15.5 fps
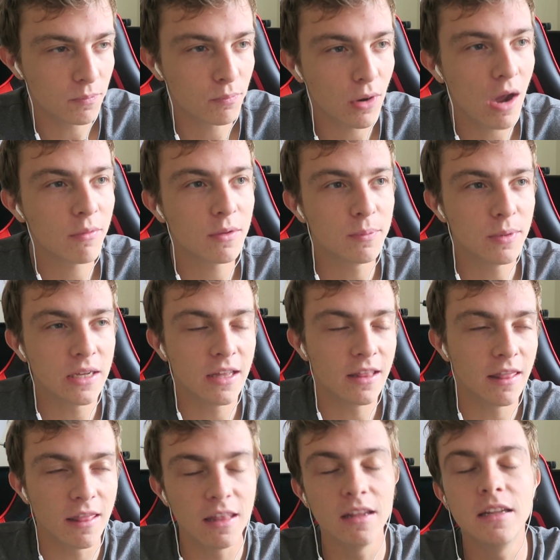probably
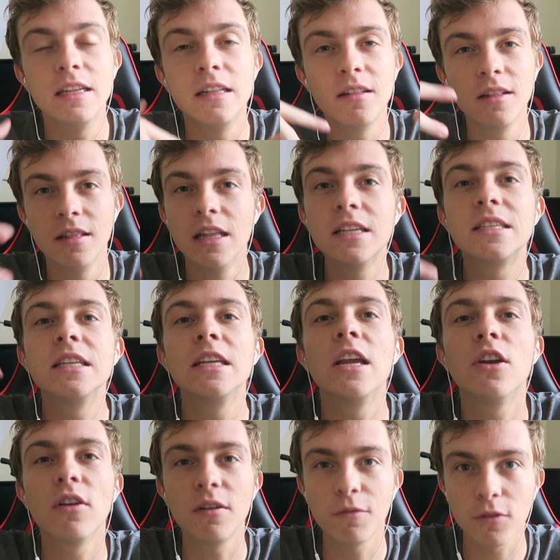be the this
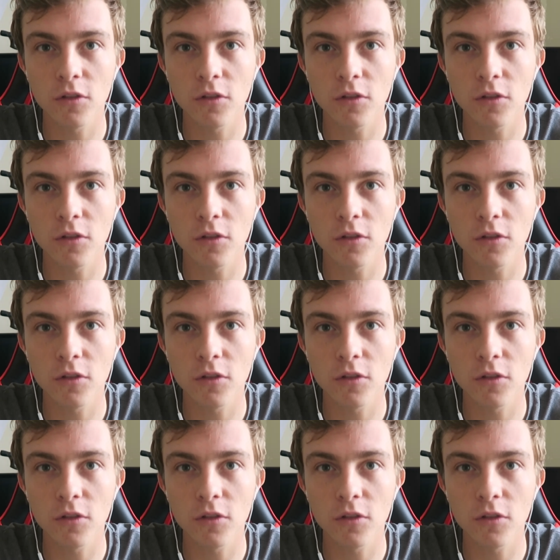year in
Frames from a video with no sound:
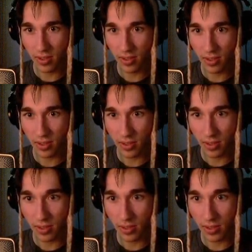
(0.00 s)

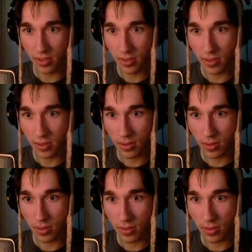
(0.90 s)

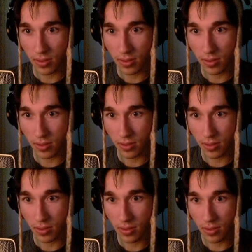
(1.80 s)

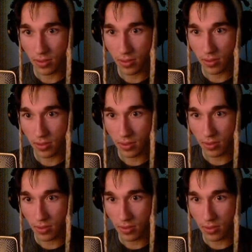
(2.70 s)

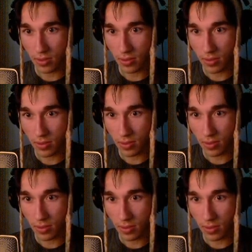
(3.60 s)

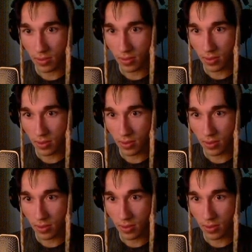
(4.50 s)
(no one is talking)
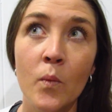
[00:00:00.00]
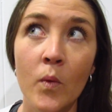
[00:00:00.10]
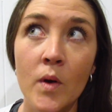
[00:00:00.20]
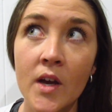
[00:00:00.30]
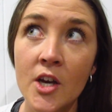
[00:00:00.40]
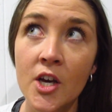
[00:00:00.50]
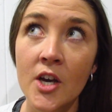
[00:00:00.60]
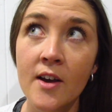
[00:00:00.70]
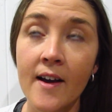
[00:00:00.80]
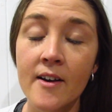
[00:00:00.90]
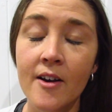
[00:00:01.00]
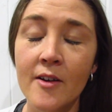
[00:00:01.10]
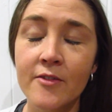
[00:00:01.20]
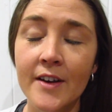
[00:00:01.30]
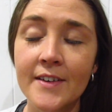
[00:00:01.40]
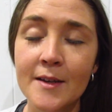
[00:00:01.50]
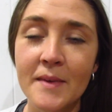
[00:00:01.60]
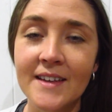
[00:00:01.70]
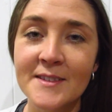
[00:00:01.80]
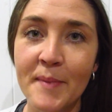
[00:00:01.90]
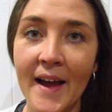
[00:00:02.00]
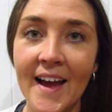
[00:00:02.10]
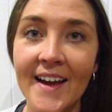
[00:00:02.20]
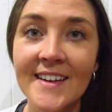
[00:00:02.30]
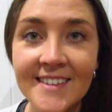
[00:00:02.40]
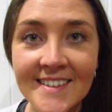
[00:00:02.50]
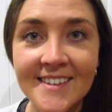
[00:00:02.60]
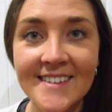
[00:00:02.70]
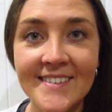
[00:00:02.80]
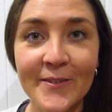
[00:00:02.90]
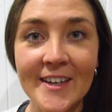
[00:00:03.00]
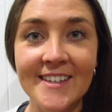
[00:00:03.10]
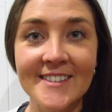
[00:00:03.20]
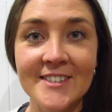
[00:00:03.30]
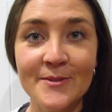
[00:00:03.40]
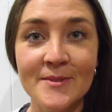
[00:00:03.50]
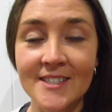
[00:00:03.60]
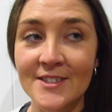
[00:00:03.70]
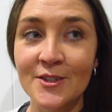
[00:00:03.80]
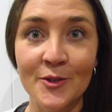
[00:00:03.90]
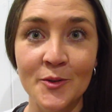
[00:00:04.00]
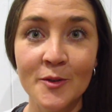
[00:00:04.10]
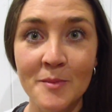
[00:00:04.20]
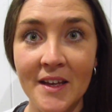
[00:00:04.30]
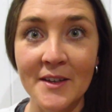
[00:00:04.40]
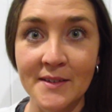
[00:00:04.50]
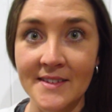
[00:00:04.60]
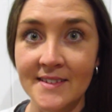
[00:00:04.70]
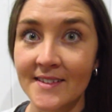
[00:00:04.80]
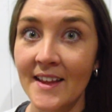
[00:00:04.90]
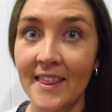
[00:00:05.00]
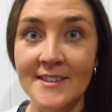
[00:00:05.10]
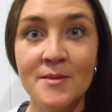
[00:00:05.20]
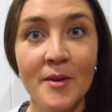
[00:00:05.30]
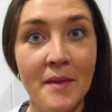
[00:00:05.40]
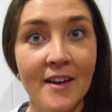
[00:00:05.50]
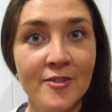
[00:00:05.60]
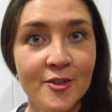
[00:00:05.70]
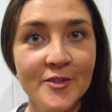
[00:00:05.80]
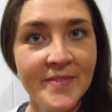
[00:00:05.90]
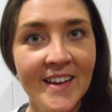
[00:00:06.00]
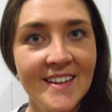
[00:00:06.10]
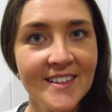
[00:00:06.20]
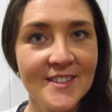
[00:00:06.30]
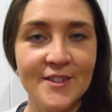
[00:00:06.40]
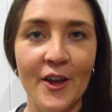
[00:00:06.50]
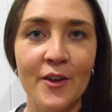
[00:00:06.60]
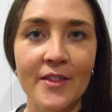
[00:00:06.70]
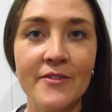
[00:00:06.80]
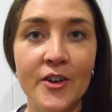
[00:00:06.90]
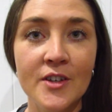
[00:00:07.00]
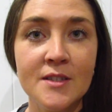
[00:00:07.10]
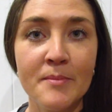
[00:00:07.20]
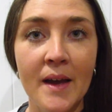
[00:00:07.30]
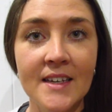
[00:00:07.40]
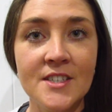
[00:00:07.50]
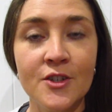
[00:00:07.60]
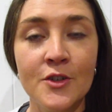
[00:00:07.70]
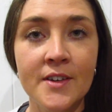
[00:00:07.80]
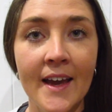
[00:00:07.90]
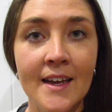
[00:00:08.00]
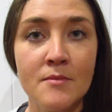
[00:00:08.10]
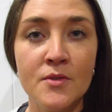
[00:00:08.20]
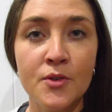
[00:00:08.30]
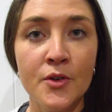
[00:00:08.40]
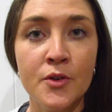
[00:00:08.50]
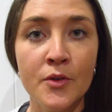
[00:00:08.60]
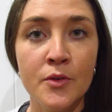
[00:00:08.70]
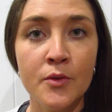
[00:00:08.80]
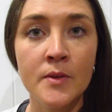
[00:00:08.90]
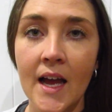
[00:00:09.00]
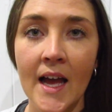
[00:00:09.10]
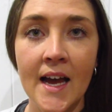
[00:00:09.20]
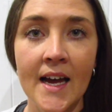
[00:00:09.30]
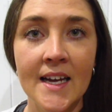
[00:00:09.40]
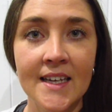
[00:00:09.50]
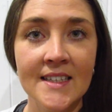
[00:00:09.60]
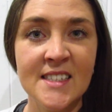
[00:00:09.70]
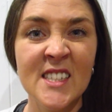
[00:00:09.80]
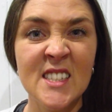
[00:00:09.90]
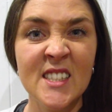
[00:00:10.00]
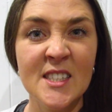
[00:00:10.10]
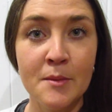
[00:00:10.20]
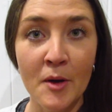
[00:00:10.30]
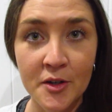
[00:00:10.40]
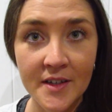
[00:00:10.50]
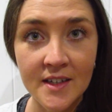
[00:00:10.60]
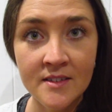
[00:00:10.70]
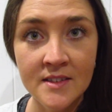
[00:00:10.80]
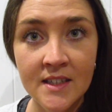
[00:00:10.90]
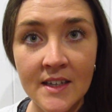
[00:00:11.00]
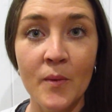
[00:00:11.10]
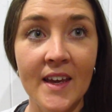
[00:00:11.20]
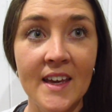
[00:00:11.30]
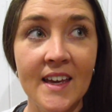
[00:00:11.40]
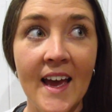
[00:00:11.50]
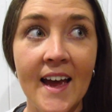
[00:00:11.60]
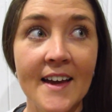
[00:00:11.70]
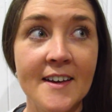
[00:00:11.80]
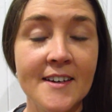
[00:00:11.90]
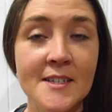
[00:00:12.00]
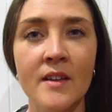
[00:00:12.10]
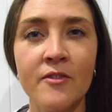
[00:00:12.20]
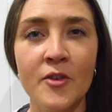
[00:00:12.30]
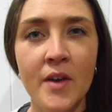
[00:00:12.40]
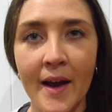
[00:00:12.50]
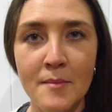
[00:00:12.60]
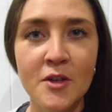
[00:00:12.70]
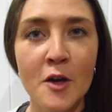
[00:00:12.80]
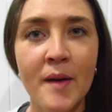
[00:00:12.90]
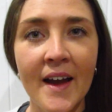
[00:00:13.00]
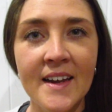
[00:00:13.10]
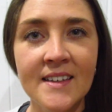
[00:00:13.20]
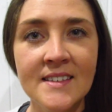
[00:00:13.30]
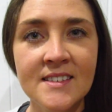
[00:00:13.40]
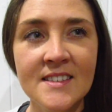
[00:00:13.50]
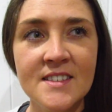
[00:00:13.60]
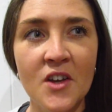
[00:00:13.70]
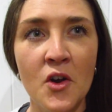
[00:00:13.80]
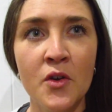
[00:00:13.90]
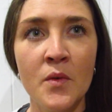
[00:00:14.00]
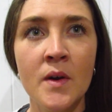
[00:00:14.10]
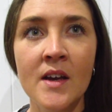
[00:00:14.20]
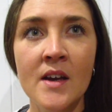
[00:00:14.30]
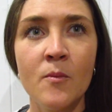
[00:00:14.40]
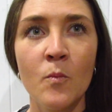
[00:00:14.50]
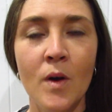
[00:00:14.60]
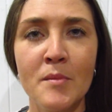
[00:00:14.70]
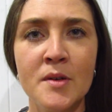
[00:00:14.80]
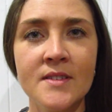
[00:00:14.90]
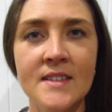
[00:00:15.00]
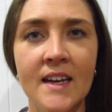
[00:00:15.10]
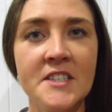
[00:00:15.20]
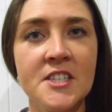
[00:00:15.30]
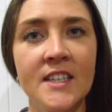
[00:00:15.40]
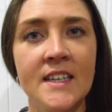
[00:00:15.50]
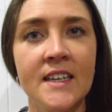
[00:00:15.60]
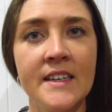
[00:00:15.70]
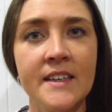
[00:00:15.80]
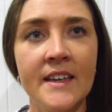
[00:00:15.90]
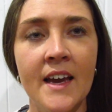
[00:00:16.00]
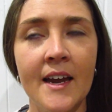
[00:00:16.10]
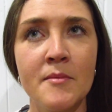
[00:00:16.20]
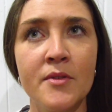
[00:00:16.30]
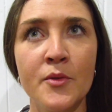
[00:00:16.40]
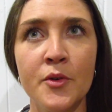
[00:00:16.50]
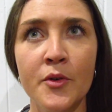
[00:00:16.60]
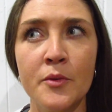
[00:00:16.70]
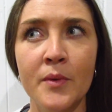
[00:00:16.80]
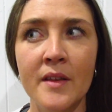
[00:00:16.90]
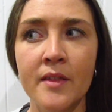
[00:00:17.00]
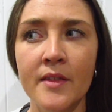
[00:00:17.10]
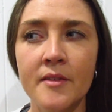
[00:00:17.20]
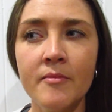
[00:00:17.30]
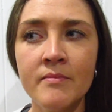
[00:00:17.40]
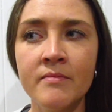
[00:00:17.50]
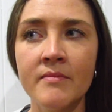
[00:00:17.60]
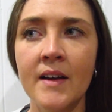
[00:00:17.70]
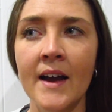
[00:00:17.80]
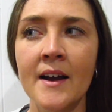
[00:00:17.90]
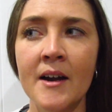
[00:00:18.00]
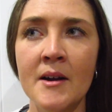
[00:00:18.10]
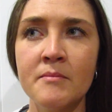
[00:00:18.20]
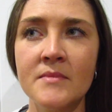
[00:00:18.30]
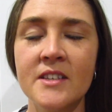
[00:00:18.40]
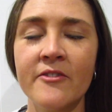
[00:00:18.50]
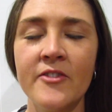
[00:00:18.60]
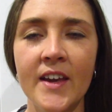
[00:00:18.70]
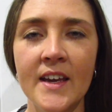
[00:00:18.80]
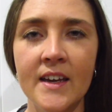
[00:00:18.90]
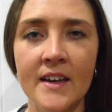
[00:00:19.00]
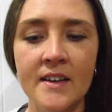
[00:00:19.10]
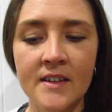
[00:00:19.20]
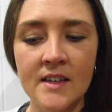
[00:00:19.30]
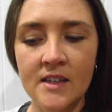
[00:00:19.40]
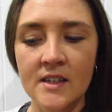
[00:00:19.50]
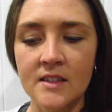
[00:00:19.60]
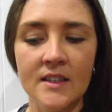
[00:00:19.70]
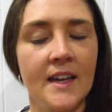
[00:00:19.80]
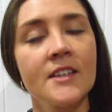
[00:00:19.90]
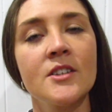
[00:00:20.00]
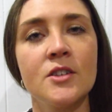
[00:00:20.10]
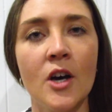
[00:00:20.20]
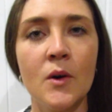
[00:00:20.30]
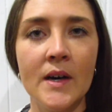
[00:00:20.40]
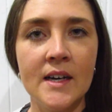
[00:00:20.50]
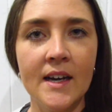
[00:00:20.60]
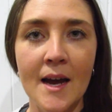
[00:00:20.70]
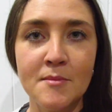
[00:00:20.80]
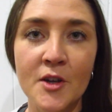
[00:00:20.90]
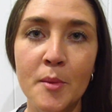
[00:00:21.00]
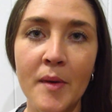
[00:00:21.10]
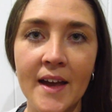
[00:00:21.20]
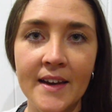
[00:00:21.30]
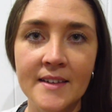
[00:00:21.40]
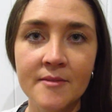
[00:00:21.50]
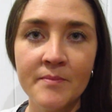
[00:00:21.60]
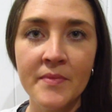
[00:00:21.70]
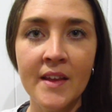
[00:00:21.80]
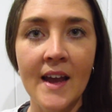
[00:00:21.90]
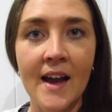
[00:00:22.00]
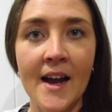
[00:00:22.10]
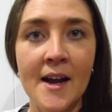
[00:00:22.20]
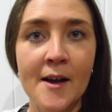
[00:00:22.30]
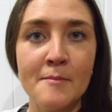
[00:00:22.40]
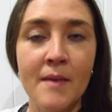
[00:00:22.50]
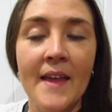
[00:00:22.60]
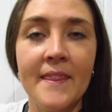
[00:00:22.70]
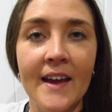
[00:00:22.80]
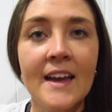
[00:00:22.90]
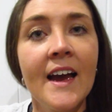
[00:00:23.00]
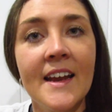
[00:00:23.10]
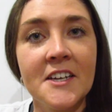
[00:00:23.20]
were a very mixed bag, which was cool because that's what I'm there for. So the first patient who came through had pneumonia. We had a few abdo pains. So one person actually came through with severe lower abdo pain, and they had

=-=-=

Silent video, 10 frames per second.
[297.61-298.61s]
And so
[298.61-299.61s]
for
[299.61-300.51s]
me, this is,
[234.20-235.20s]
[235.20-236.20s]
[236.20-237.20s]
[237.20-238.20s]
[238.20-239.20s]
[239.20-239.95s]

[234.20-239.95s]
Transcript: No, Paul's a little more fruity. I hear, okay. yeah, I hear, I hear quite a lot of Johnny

=-=-=

Task item = All lines above from the one containing "[00:00:06.20]" up to and including the one containing "[00:00:19.30]" are to be set down exactly, and nothing else. Leave images out.

Answer below =
[00:00:06.20]
[00:00:06.30]
[00:00:06.40]
[00:00:06.50]
[00:00:06.60]
[00:00:06.70]
[00:00:06.80]
[00:00:06.90]
[00:00:07.00]
[00:00:07.10]
[00:00:07.20]
[00:00:07.30]
[00:00:07.40]
[00:00:07.50]
[00:00:07.60]
[00:00:07.70]
[00:00:07.80]
[00:00:07.90]
[00:00:08.00]
[00:00:08.10]
[00:00:08.20]
[00:00:08.30]
[00:00:08.40]
[00:00:08.50]
[00:00:08.60]
[00:00:08.70]
[00:00:08.80]
[00:00:08.90]
[00:00:09.00]
[00:00:09.10]
[00:00:09.20]
[00:00:09.30]
[00:00:09.40]
[00:00:09.50]
[00:00:09.60]
[00:00:09.70]
[00:00:09.80]
[00:00:09.90]
[00:00:10.00]
[00:00:10.10]
[00:00:10.20]
[00:00:10.30]
[00:00:10.40]
[00:00:10.50]
[00:00:10.60]
[00:00:10.70]
[00:00:10.80]
[00:00:10.90]
[00:00:11.00]
[00:00:11.10]
[00:00:11.20]
[00:00:11.30]
[00:00:11.40]
[00:00:11.50]
[00:00:11.60]
[00:00:11.70]
[00:00:11.80]
[00:00:11.90]
[00:00:12.00]
[00:00:12.10]
[00:00:12.20]
[00:00:12.30]
[00:00:12.40]
[00:00:12.50]
[00:00:12.60]
[00:00:12.70]
[00:00:12.80]
[00:00:12.90]
[00:00:13.00]
[00:00:13.10]
[00:00:13.20]
[00:00:13.30]
[00:00:13.40]
[00:00:13.50]
[00:00:13.60]
[00:00:13.70]
[00:00:13.80]
[00:00:13.90]
[00:00:14.00]
[00:00:14.10]
[00:00:14.20]
[00:00:14.30]
[00:00:14.40]
[00:00:14.50]
[00:00:14.60]
[00:00:14.70]
[00:00:14.80]
[00:00:14.90]
[00:00:15.00]
[00:00:15.10]
[00:00:15.20]
[00:00:15.30]
[00:00:15.40]
[00:00:15.50]
[00:00:15.60]
[00:00:15.70]
[00:00:15.80]
[00:00:15.90]
[00:00:16.00]
[00:00:16.10]
[00:00:16.20]
[00:00:16.30]
[00:00:16.40]
[00:00:16.50]
[00:00:16.60]
[00:00:16.70]
[00:00:16.80]
[00:00:16.90]
[00:00:17.00]
[00:00:17.10]
[00:00:17.20]
[00:00:17.30]
[00:00:17.40]
[00:00:17.50]
[00:00:17.60]
[00:00:17.70]
[00:00:17.80]
[00:00:17.90]
[00:00:18.00]
[00:00:18.10]
[00:00:18.20]
[00:00:18.30]
[00:00:18.40]
[00:00:18.50]
[00:00:18.60]
[00:00:18.70]
[00:00:18.80]
[00:00:18.90]
[00:00:19.00]
[00:00:19.10]
[00:00:19.20]
[00:00:19.30]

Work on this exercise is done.